= What this task involves =
The expected result is a word-for-word copy of the entries, minus any pictures.

= Supplied data =
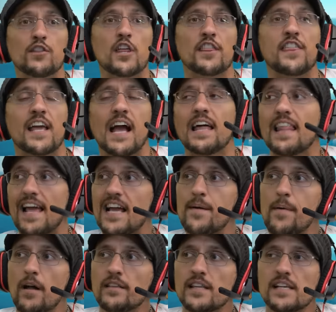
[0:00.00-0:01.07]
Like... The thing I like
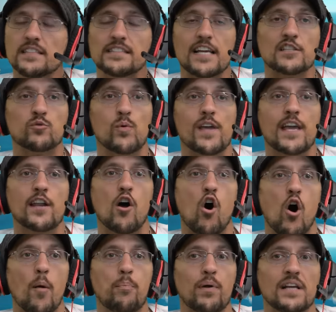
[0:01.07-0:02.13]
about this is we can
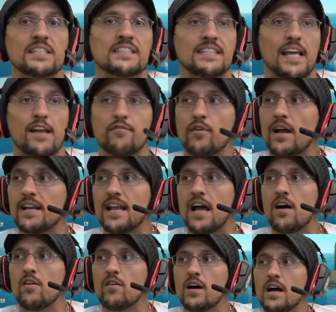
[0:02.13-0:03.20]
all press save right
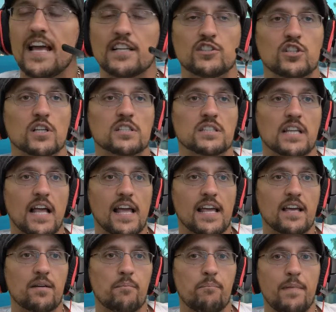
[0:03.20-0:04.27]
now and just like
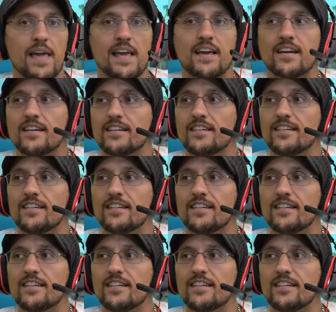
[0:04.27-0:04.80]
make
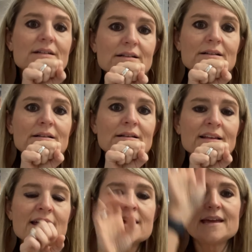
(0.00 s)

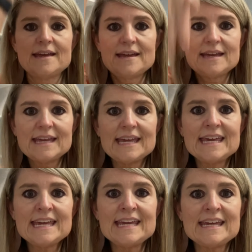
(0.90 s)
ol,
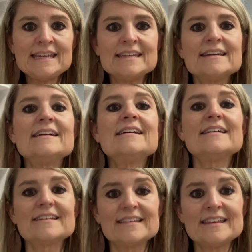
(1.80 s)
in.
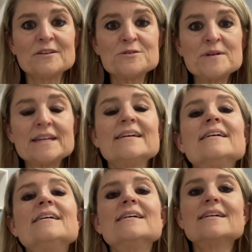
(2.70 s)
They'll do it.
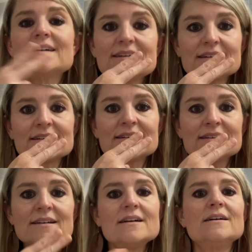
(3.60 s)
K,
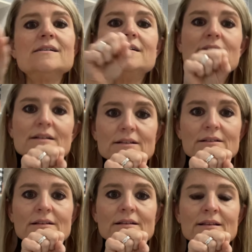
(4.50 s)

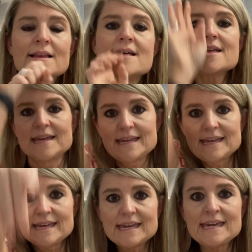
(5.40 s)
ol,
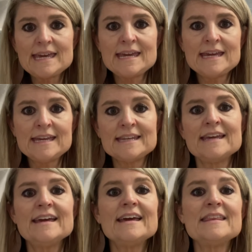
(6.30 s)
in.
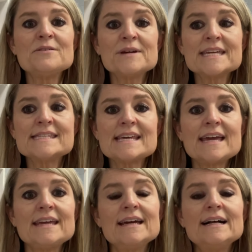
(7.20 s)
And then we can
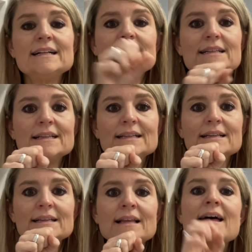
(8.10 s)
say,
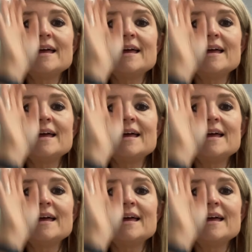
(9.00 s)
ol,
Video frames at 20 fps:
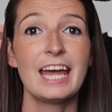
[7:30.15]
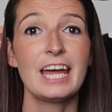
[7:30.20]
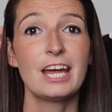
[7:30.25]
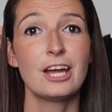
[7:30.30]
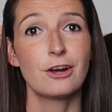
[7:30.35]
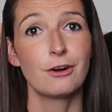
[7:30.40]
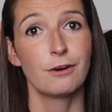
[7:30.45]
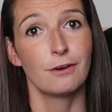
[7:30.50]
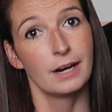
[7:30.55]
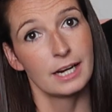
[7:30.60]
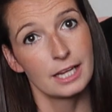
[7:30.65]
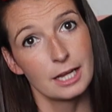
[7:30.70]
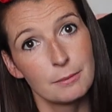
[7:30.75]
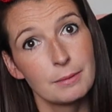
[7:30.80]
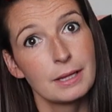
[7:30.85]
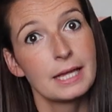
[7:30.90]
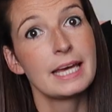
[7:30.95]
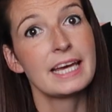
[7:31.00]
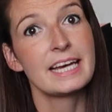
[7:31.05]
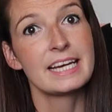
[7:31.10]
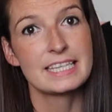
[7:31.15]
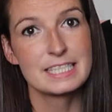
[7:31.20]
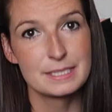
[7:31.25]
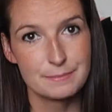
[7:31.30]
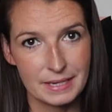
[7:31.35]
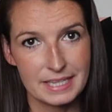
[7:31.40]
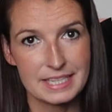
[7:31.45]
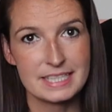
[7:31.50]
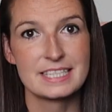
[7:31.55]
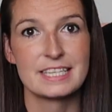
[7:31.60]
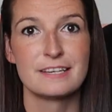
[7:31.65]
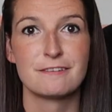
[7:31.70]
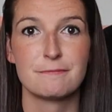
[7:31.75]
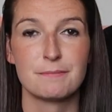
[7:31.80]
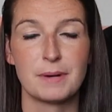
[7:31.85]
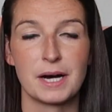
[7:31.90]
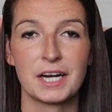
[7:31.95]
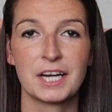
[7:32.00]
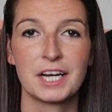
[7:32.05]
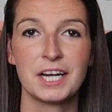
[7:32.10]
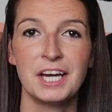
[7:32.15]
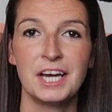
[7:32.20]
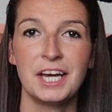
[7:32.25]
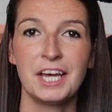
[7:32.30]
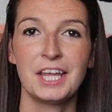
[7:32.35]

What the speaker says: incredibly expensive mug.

= Task solution =
[0:00.00-0:01.07]
Like... The thing I like
[0:01.07-0:02.13]
about this is we can
[0:02.13-0:03.20]
all press save right
[0:03.20-0:04.27]
now and just like
[0:04.27-0:04.80]
make
(0.00 s)

(0.90 s)
ol,
(1.80 s)
in.
(2.70 s)
They'll do it.
(3.60 s)
K,
(4.50 s)

(5.40 s)
ol,
(6.30 s)
in.
(7.20 s)
And then we can
(8.10 s)
say,
(9.00 s)
ol,
Video frames at 20 fps:
[7:30.15]
[7:30.20]
[7:30.25]
[7:30.30]
[7:30.35]
[7:30.40]
[7:30.45]
[7:30.50]
[7:30.55]
[7:30.60]
[7:30.65]
[7:30.70]
[7:30.75]
[7:30.80]
[7:30.85]
[7:30.90]
[7:30.95]
[7:31.00]
[7:31.05]
[7:31.10]
[7:31.15]
[7:31.20]
[7:31.25]
[7:31.30]
[7:31.35]
[7:31.40]
[7:31.45]
[7:31.50]
[7:31.55]
[7:31.60]
[7:31.65]
[7:31.70]
[7:31.75]
[7:31.80]
[7:31.85]
[7:31.90]
[7:31.95]
[7:32.00]
[7:32.05]
[7:32.10]
[7:32.15]
[7:32.20]
[7:32.25]
[7:32.30]
[7:32.35]

What the speaker says: incredibly expensive mug.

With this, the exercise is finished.